Levin and other Democrats said the outcome would depend in part on the administration's willingness to pressure Iraq's new government to revise its constitution so minority Sunnis would feel less excluded from the political process.
Bush's speech was the last of four major policy addresses on Iraq, and reflected a new communications strategy in which the president has been more forthright in discussing some of the flawed assumptions and unexpected setbacks in the war effort.
In three previous speeches, he admitted that the training of Iraqi security forces had proved more difficult than anticipated, that postwar reconstruction had proceeded in "fits and starts," and that the initial U.S. plan for establishing a new government was not acceptable to Iraqis. In each case, he said, the United States had learned from its mistakes and adapted to changing circumstances.
Bush also acknowledged for the first time earlier this week that 30,000 Iraqi civilians had been killed as a result of the war, in addition to 2,140 U.S. military casualties.
White House officials hope the president's new candor will help counteract a steep slide in his approval ratings, which have bounced around the 40% level for several weeks, as well as declining public support for the war, which a majority of Americans have said they viewed as a mistake in recent surveys.
A poll released today by the Pew Research Center suggested that the president's bully pulpit campaign was producing mixed results. While 61% of participants said Iraqi security forces were becoming more capable and 58% saw signs of progress in establishing a democracy, 53% thought the United States was losing ground in reducing civilian casualties.

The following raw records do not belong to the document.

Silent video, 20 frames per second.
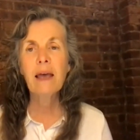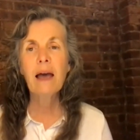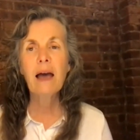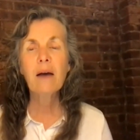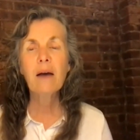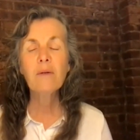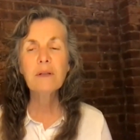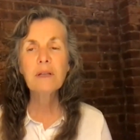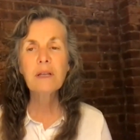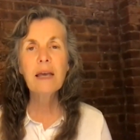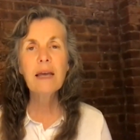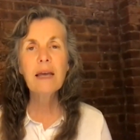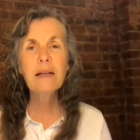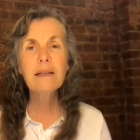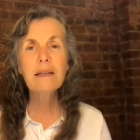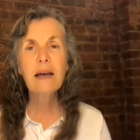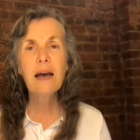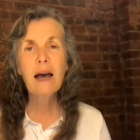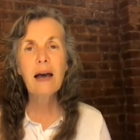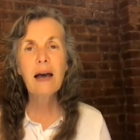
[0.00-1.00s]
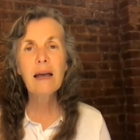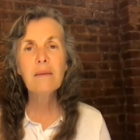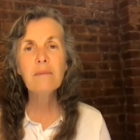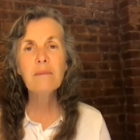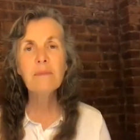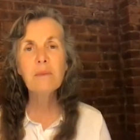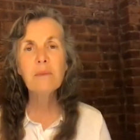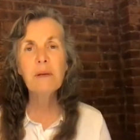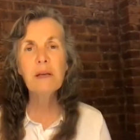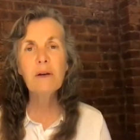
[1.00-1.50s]
I will take
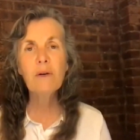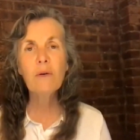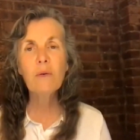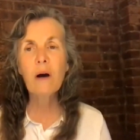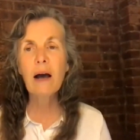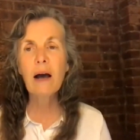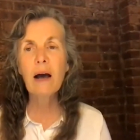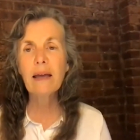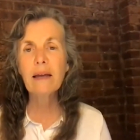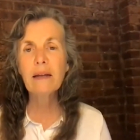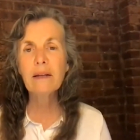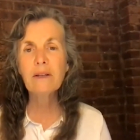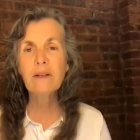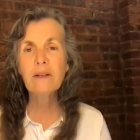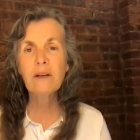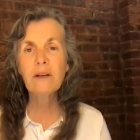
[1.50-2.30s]
time to be quiet.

The public disenchantment appears to reflect perceptions that the administration manipulated prewar intelligence to justify its agenda, engaged in a coordinated effort to discredit its critics, and had no clear strategy for extricating U.S. troops from the suicide bombings and other terror tactics employed by insurgent forces.
Bush characterized Thursday's parliamentary elections as part of a "watershed moment in the story of freedom," as Iraqis choose 275 members from a field of 7,000 candidates to serve four-year terms in a permanent General Assembly.

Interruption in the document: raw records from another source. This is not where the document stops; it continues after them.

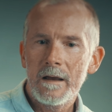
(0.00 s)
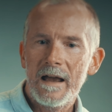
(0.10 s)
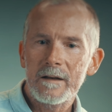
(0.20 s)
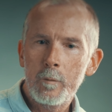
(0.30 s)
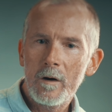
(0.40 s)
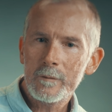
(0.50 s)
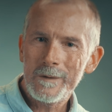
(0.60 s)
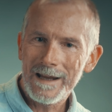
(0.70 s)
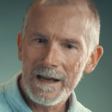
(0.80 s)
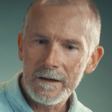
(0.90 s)
And what
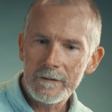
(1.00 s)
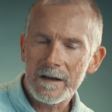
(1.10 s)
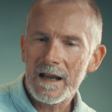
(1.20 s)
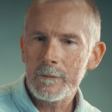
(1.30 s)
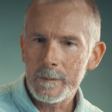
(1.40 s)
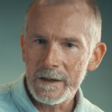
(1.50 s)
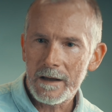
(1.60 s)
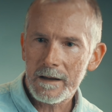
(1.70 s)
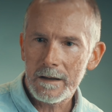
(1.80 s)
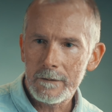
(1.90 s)
we eat and how we
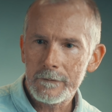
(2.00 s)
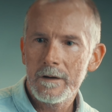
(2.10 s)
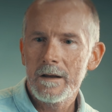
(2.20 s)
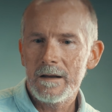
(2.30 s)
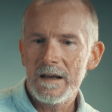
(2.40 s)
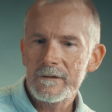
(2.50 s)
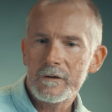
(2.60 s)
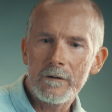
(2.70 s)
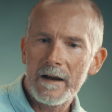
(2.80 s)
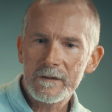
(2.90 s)
behave
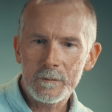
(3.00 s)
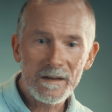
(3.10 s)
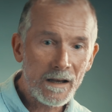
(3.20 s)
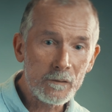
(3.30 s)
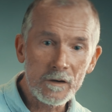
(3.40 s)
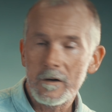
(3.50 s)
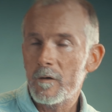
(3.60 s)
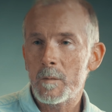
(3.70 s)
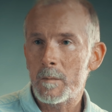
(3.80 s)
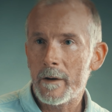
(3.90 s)
interact with how the
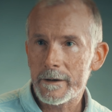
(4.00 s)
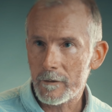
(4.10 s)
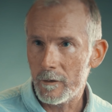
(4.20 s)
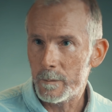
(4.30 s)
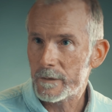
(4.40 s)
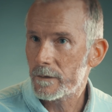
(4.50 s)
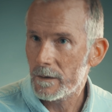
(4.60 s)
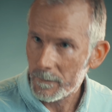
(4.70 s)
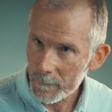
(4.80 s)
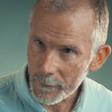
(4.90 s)
global microbes
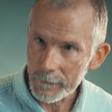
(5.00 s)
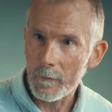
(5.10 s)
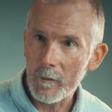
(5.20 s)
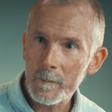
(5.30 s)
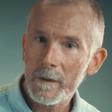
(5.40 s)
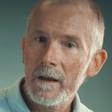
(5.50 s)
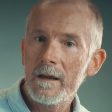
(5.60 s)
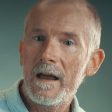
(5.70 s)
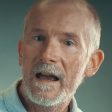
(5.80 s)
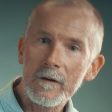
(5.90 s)
perform,
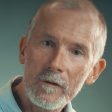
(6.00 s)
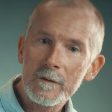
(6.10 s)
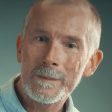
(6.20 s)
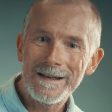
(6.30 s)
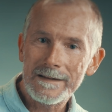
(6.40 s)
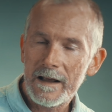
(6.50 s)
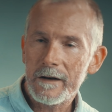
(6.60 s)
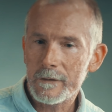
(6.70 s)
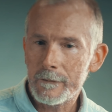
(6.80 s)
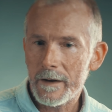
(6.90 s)
and ultimately that
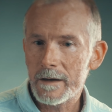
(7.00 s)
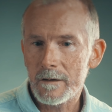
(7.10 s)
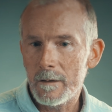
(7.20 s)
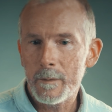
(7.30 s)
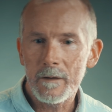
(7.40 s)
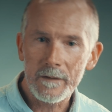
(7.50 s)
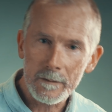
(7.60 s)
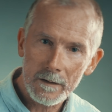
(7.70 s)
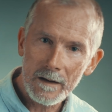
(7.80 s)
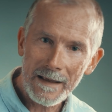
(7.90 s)
has effect upon
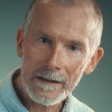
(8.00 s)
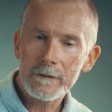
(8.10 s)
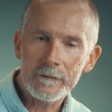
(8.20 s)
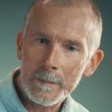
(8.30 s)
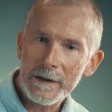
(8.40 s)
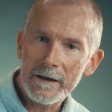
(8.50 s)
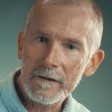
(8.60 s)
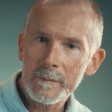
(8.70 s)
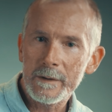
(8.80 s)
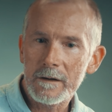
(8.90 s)
the health of the
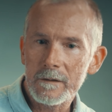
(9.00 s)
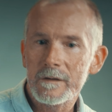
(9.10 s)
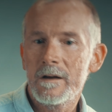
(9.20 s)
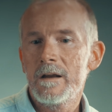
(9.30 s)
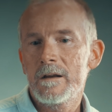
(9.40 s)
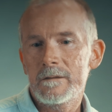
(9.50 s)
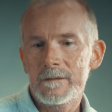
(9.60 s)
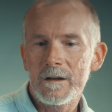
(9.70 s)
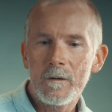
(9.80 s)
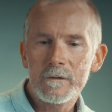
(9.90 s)
planet because
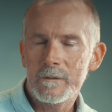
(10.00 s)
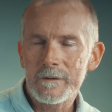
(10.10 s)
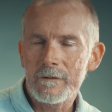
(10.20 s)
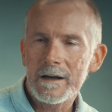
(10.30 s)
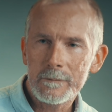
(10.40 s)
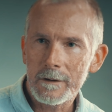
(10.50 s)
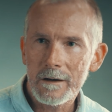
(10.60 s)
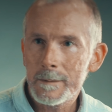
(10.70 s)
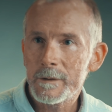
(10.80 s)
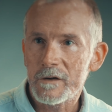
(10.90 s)
they also interact with
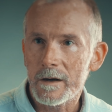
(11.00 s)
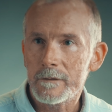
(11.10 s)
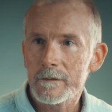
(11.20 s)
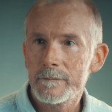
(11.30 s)
climate change.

But he cautioned that it might be weeks before the election winners are known, and that it would take time to form a new government. Meanwhile, the insurgents are not likely to lay down their arms and put away their bombs, he said.

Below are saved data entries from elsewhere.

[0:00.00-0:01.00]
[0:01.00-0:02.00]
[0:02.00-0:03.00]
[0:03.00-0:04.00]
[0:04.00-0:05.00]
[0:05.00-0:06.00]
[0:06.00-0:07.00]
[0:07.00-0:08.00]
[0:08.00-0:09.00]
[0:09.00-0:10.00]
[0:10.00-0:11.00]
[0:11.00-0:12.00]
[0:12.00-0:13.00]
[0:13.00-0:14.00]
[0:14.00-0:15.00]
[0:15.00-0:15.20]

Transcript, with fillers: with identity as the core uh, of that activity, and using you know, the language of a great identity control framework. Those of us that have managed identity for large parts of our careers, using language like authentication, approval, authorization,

"These enemies are not going to give up because of a successful election," he said. "They know that as democracy takes root in Iraq, their hateful ideology will suffer a devastating blow. So we can expect violence to continue."
Bush expressed confidence that over time, Iraq's minority Sunni Muslim population will become increasingly involved in the political process, and less inclined to support insurgents' efforts to prevent democracy from taking hold.
Many Sunnis initially declined to participate in the formation of an interim assembly and the drafting of a constitution, fearing that the new government would be dominated by Iraq's two other key ethnic groups, the Shiites and Kurds. Bush cited signs that Sunnis would be more engaged in Thursday's elections.
"As Sunnis join the political process, Iraqi democracy becomes more inclusive, and the terrorists and Saddamists are becoming marginalized," Bush said.
Bush repeated his past claims that Iraq had become the "central front" in the war on terror, and rejected assertions by his critics that the U.S. presence there was inflaming, rather than containing, the insurgency.
The establishment of a democratic Iraq would serve as "a model for the Middle East," Bush said, and "inspire reformers from Damascus to Tehran."
It would be a mistake, he said, to withdraw U.S. troops before Iraq's new government was firmly established, its economy stabilized, its infrastructure repaired, and its security forces trained.
"By helping Iraqis build a nation that can govern itself, sustain itself and defend itself, we will gain an ally in the war on terror and a partner for peace in the Middle East," he said.